VMware Lifecyle Manager: VMware Lifecycle Manger Manager replaces VMware Update Manager from prior versions. Lifecycle Manager adds onto the functionality of Update Manger to include features and capabilities for ESXi lifecycle management at the cluster level.

vSphere Client: vSphere Client is the HTML5 based GUI used for vSphere administration.

VMware Enhanced Authentication Plug-in: VMware Enhanced Authentication Plug-in provides Integrated Windows Authentication and Windows-based smart card functionality. In the vSphere 6.5 release, the VMware Enhanced Authentication Plug-in replaced the Client Integration Plug-in.

VMware Certificate Authority (VMCA): The VMCA is responsible for issuing certificates for VMware solution users, certificates for machines running required services, and certificates for ESXi hosts.

VECS: The VMware End Point Certificate Service (VECS) is a local repository for certificates and private keys. VECS is a mandatory component that will be used when VMCA is not signing certificates.

VIMTOP: VIMTOP is a tool you can run in the vCenter Server appliance to see resource usage for services running in the appliance.

vPMemDisk: A virtual PMem disk (vPMemDisk) is a regular virtual disk that is assigned a PMem Storage Policy forcing it to be placed on a host-local PMem datastore.

vSAN Fault Domain: A vSAN Fault Domain is a set of at least one hosts that are members of a vSAN cluster. Fault domains provide additional protection against outage in the event of a rack or blade chassis failing.

vSAN File Service: The vSAN File Service is file service on a vSAN cluster, which enables you to create file shares

VIB: vSphere Installation Bundles (VIBs) are ESXi software packages, created and signed by VMware and its partners, that contains solutions, drivers, CIM providers, and applications.

VMware vSphere Life Cycle Manager: VMware vSphere Life Cycle Manager is a service, which runs in vCenter Server, that provides simple, centralized lifecycle management for ESXi hosts and clusters using of images and baselines.

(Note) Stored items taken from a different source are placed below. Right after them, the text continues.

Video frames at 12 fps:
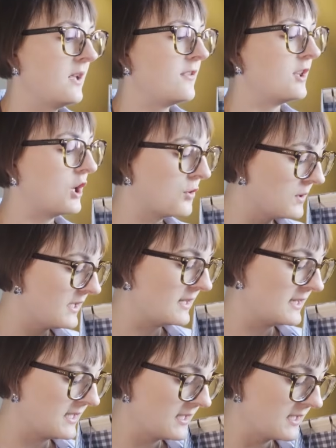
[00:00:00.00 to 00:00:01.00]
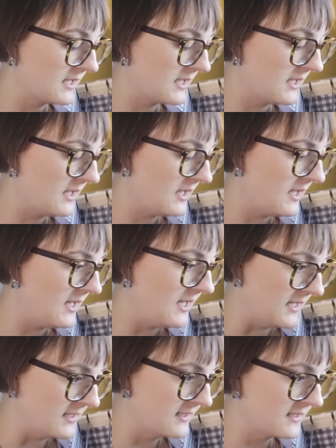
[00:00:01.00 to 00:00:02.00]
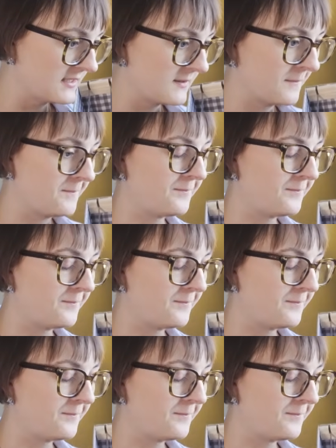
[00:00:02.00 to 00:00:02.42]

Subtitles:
The only thing is,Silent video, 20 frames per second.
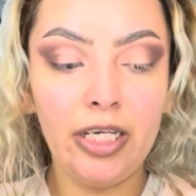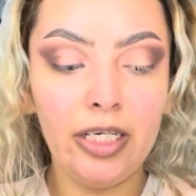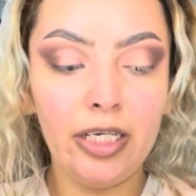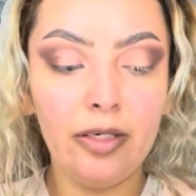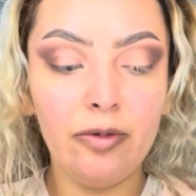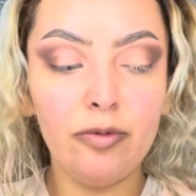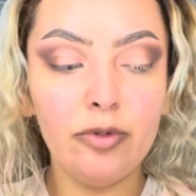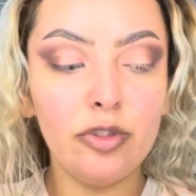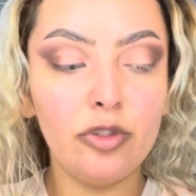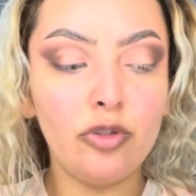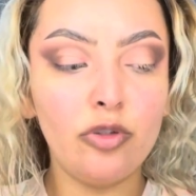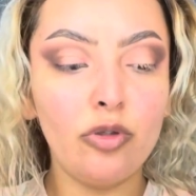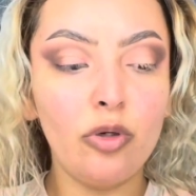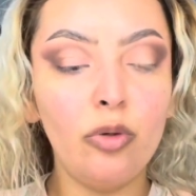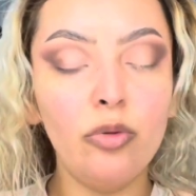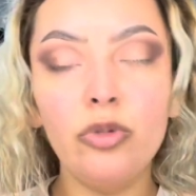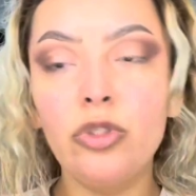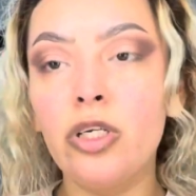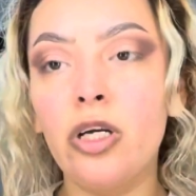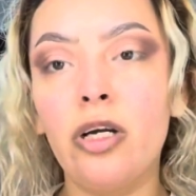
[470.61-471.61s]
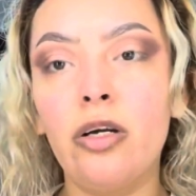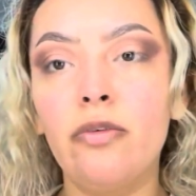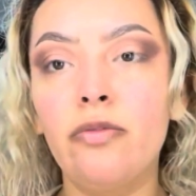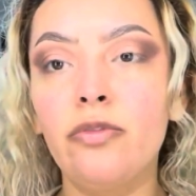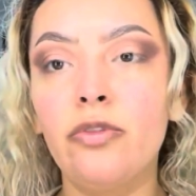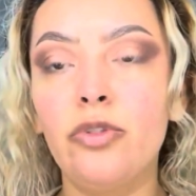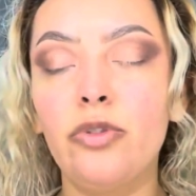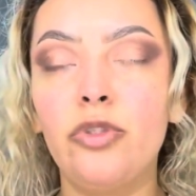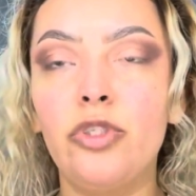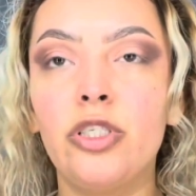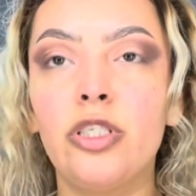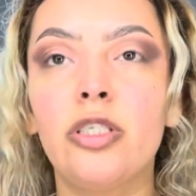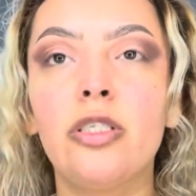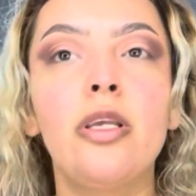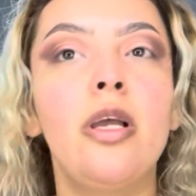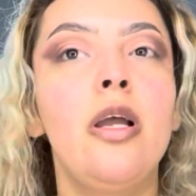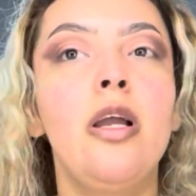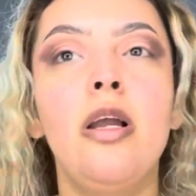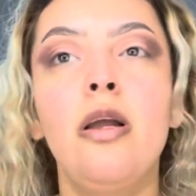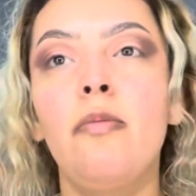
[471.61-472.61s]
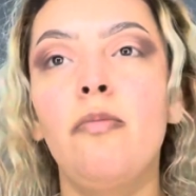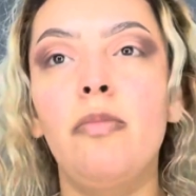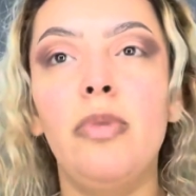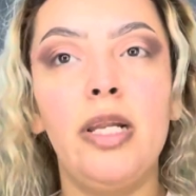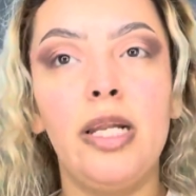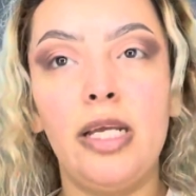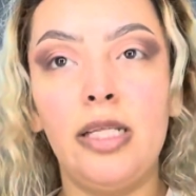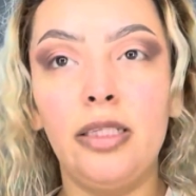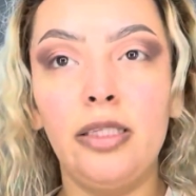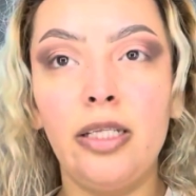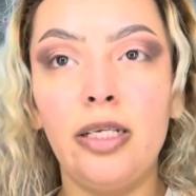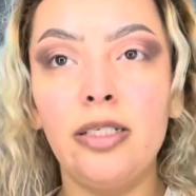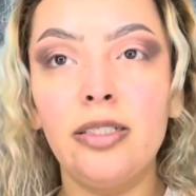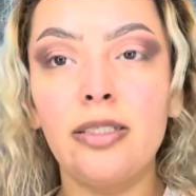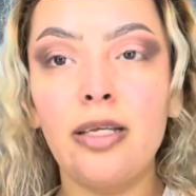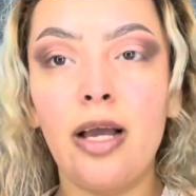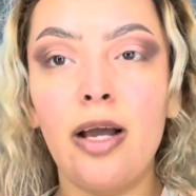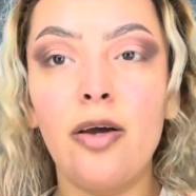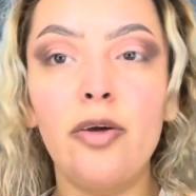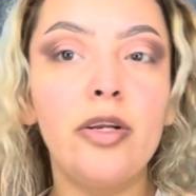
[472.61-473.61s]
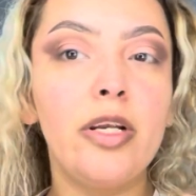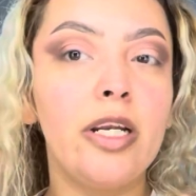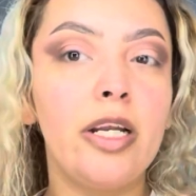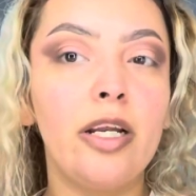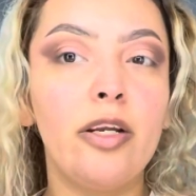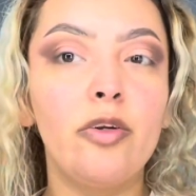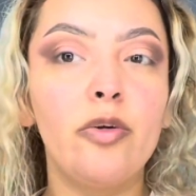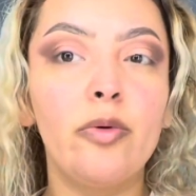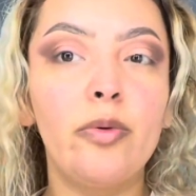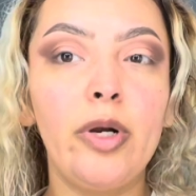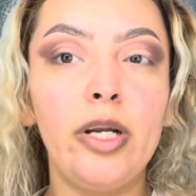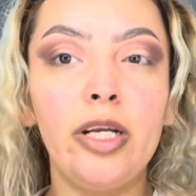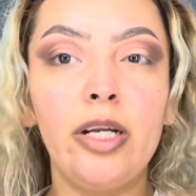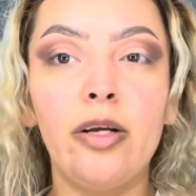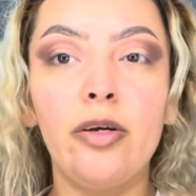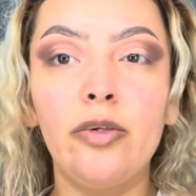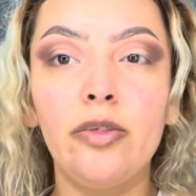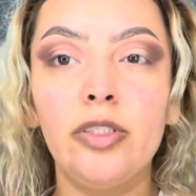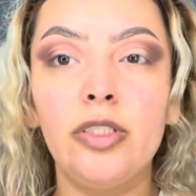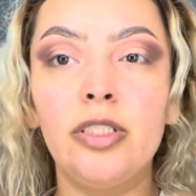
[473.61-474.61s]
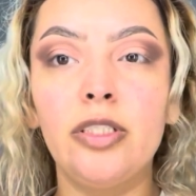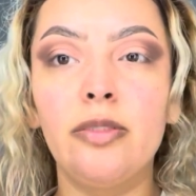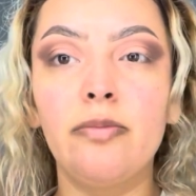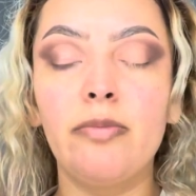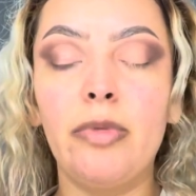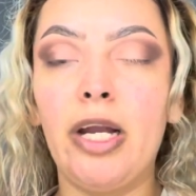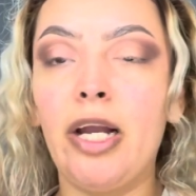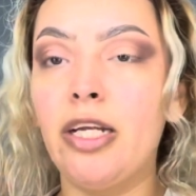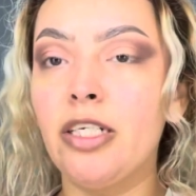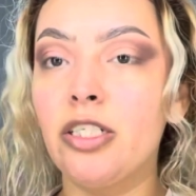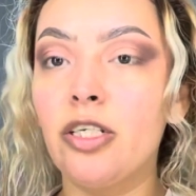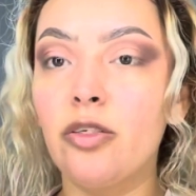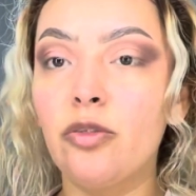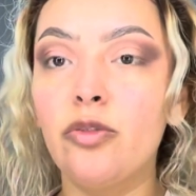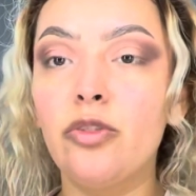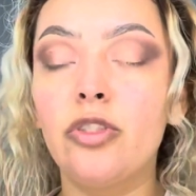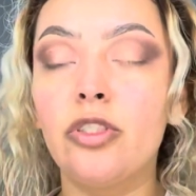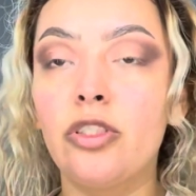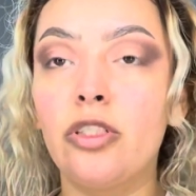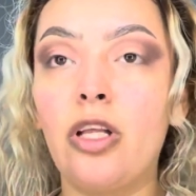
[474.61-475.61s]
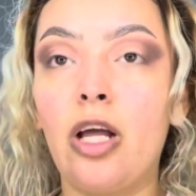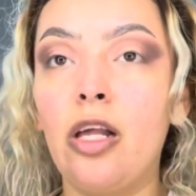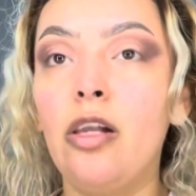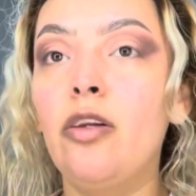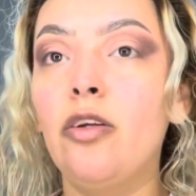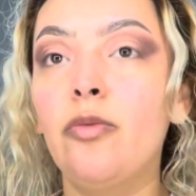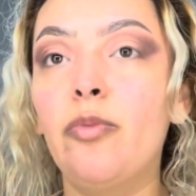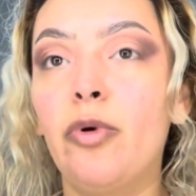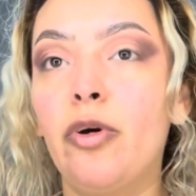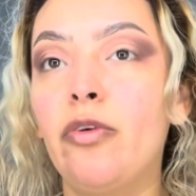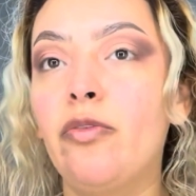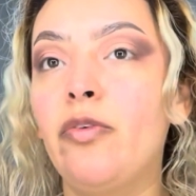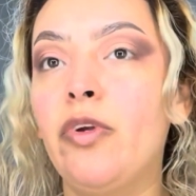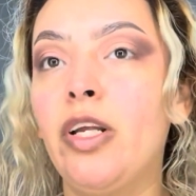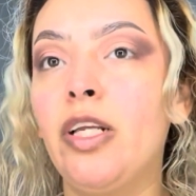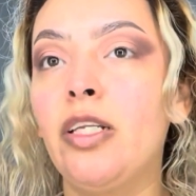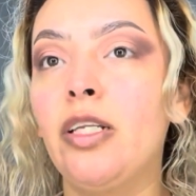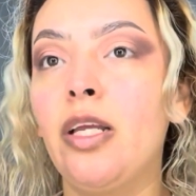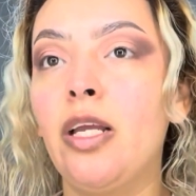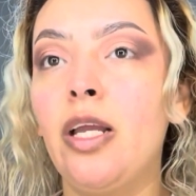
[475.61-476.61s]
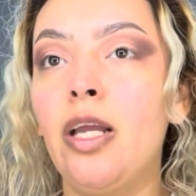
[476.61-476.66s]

It was so tough to just blend things out. And I know right now, my eyeshadow does not look perfect.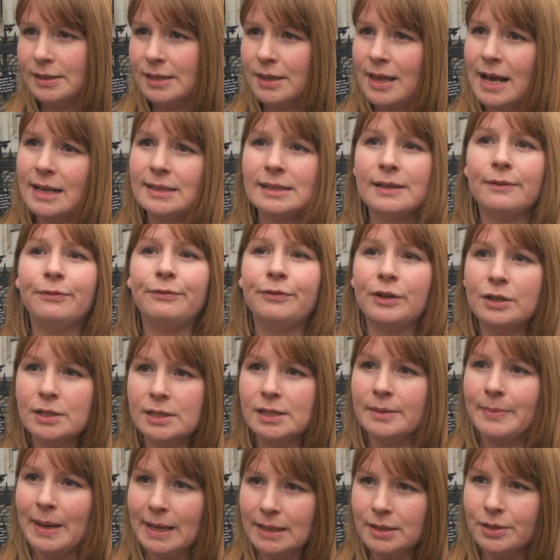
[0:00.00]
So that's a
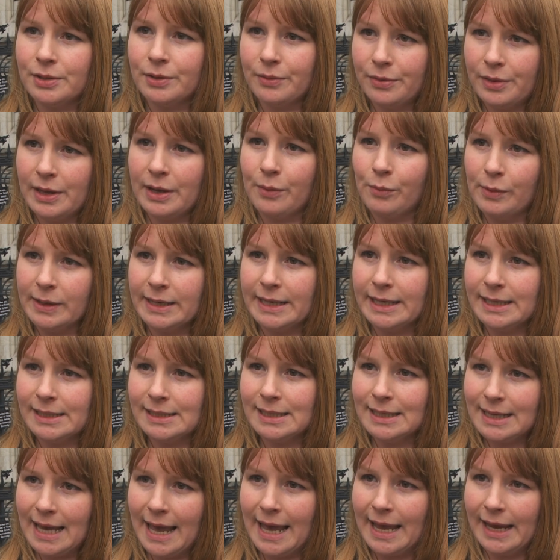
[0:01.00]
fundamental thing we need
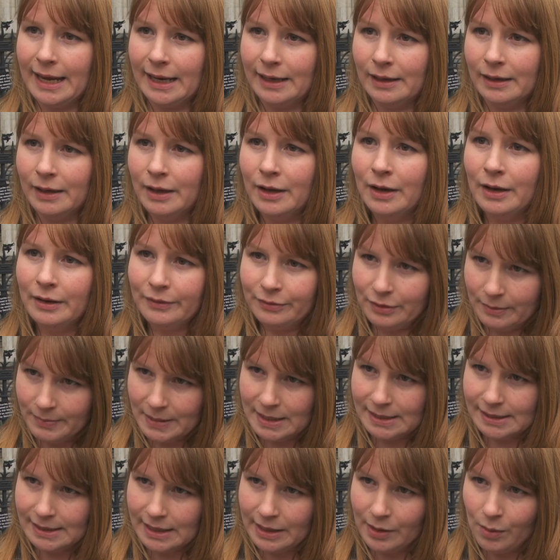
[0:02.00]
to gain from
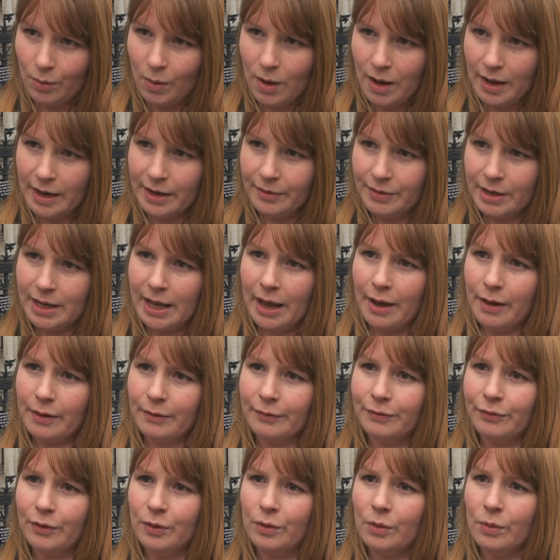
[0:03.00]
this inquiry going
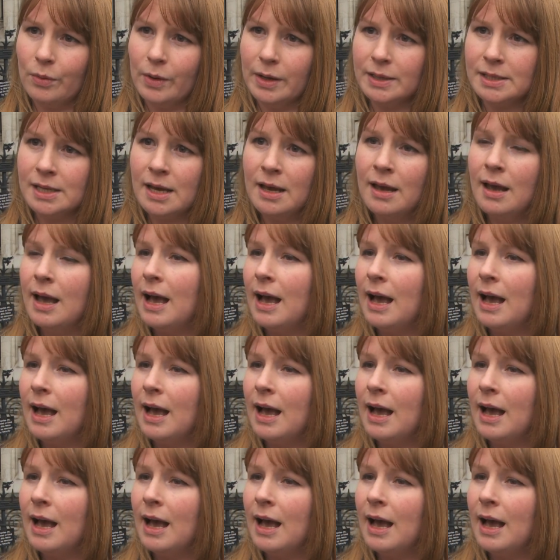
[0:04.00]
forward.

VBS: Microsoft virtualization-based security (VBS) is a Microsoft feature for Windows 10 and Windows Server 2016 operating systems that uses hardware and software virtualization to enhance system security by creating an isolated, hypervisor-restricted, specialized subsystem.

Witness Host: A witness host is a stretched vSAN component that consists only of metadata and serves as a tiebreaker.